*** DATA FOR THIS EXERCISE

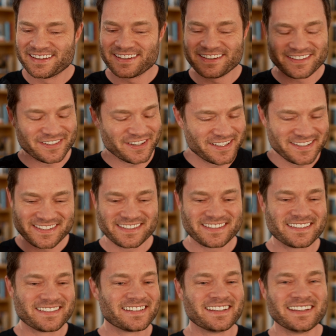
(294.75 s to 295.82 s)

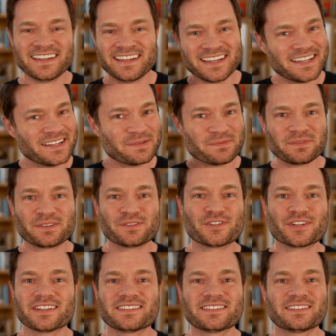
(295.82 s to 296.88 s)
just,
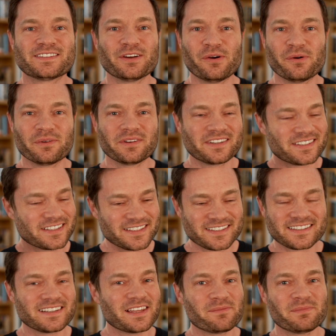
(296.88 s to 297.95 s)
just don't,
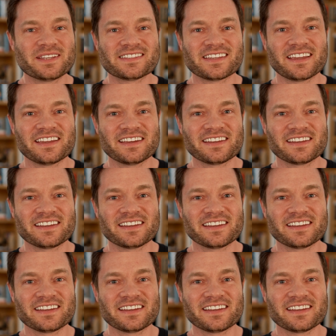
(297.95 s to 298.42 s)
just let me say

******

REQUIRED ACTION
Make a word-for-word copy of the records above, excluding all pictures.

RESULT FOR THIS EXERCISE
(294.75 s to 295.82 s)

(295.82 s to 296.88 s)
just,
(296.88 s to 297.95 s)
just don't,
(297.95 s to 298.42 s)
just let me say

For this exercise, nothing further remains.